(Recorded data)
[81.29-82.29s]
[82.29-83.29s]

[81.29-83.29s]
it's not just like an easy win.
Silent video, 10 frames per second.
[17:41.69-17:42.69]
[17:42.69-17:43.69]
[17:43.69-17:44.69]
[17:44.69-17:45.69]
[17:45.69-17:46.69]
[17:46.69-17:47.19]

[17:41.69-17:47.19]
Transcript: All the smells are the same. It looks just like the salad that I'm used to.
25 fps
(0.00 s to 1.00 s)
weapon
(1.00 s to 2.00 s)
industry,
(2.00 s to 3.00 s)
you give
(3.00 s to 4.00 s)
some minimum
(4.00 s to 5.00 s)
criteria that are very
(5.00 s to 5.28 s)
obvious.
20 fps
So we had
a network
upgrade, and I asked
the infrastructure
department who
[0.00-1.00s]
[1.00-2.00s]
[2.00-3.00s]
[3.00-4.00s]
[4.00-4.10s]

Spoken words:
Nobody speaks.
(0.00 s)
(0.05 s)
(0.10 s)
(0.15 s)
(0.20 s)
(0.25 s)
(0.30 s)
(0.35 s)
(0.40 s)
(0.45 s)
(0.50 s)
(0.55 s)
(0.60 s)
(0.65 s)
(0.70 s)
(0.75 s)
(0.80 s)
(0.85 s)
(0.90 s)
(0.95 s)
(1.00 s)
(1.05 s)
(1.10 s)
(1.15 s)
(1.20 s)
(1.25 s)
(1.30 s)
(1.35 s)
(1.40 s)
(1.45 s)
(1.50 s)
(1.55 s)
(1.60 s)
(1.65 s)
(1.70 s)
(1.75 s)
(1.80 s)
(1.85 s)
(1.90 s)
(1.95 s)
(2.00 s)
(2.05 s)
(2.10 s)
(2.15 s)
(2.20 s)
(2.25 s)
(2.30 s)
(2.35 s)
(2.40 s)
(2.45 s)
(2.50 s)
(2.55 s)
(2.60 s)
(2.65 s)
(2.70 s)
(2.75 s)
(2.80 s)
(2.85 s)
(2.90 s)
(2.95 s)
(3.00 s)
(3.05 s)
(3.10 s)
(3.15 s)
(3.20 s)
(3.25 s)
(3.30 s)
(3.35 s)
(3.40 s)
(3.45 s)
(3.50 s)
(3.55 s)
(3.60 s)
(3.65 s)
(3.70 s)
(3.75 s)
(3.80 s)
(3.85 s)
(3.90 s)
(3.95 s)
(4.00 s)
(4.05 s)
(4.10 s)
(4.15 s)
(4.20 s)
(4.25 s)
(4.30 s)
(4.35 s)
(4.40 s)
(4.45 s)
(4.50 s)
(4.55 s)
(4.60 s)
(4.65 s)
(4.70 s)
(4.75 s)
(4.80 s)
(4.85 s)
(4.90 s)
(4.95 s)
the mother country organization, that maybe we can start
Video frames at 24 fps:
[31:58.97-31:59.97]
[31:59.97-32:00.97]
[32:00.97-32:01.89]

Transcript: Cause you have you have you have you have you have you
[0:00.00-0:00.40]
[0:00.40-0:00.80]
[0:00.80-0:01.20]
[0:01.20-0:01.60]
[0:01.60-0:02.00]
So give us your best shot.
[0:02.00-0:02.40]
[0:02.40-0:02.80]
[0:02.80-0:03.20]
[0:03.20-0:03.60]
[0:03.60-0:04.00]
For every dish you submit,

:: Problem requirements ::
The lines needed run from the first line of the data through the line containing "[31:58.97-31:59.97]"; give them again exactly and nothing else.

:: Worked solution ::
[81.29-82.29s]
[82.29-83.29s]

[81.29-83.29s]
it's not just like an easy win.
Silent video, 10 frames per second.
[17:41.69-17:42.69]
[17:42.69-17:43.69]
[17:43.69-17:44.69]
[17:44.69-17:45.69]
[17:45.69-17:46.69]
[17:46.69-17:47.19]

[17:41.69-17:47.19]
Transcript: All the smells are the same. It looks just like the salad that I'm used to.
25 fps
(0.00 s to 1.00 s)
weapon
(1.00 s to 2.00 s)
industry,
(2.00 s to 3.00 s)
you give
(3.00 s to 4.00 s)
some minimum
(4.00 s to 5.00 s)
criteria that are very
(5.00 s to 5.28 s)
obvious.
20 fps
So we had
a network
upgrade, and I asked
the infrastructure
department who
[0.00-1.00s]
[1.00-2.00s]
[2.00-3.00s]
[3.00-4.00s]
[4.00-4.10s]

Spoken words:
Nobody speaks.
(0.00 s)
(0.05 s)
(0.10 s)
(0.15 s)
(0.20 s)
(0.25 s)
(0.30 s)
(0.35 s)
(0.40 s)
(0.45 s)
(0.50 s)
(0.55 s)
(0.60 s)
(0.65 s)
(0.70 s)
(0.75 s)
(0.80 s)
(0.85 s)
(0.90 s)
(0.95 s)
(1.00 s)
(1.05 s)
(1.10 s)
(1.15 s)
(1.20 s)
(1.25 s)
(1.30 s)
(1.35 s)
(1.40 s)
(1.45 s)
(1.50 s)
(1.55 s)
(1.60 s)
(1.65 s)
(1.70 s)
(1.75 s)
(1.80 s)
(1.85 s)
(1.90 s)
(1.95 s)
(2.00 s)
(2.05 s)
(2.10 s)
(2.15 s)
(2.20 s)
(2.25 s)
(2.30 s)
(2.35 s)
(2.40 s)
(2.45 s)
(2.50 s)
(2.55 s)
(2.60 s)
(2.65 s)
(2.70 s)
(2.75 s)
(2.80 s)
(2.85 s)
(2.90 s)
(2.95 s)
(3.00 s)
(3.05 s)
(3.10 s)
(3.15 s)
(3.20 s)
(3.25 s)
(3.30 s)
(3.35 s)
(3.40 s)
(3.45 s)
(3.50 s)
(3.55 s)
(3.60 s)
(3.65 s)
(3.70 s)
(3.75 s)
(3.80 s)
(3.85 s)
(3.90 s)
(3.95 s)
(4.00 s)
(4.05 s)
(4.10 s)
(4.15 s)
(4.20 s)
(4.25 s)
(4.30 s)
(4.35 s)
(4.40 s)
(4.45 s)
(4.50 s)
(4.55 s)
(4.60 s)
(4.65 s)
(4.70 s)
(4.75 s)
(4.80 s)
(4.85 s)
(4.90 s)
(4.95 s)
the mother country organization, that maybe we can start
Video frames at 24 fps:
[31:58.97-31:59.97]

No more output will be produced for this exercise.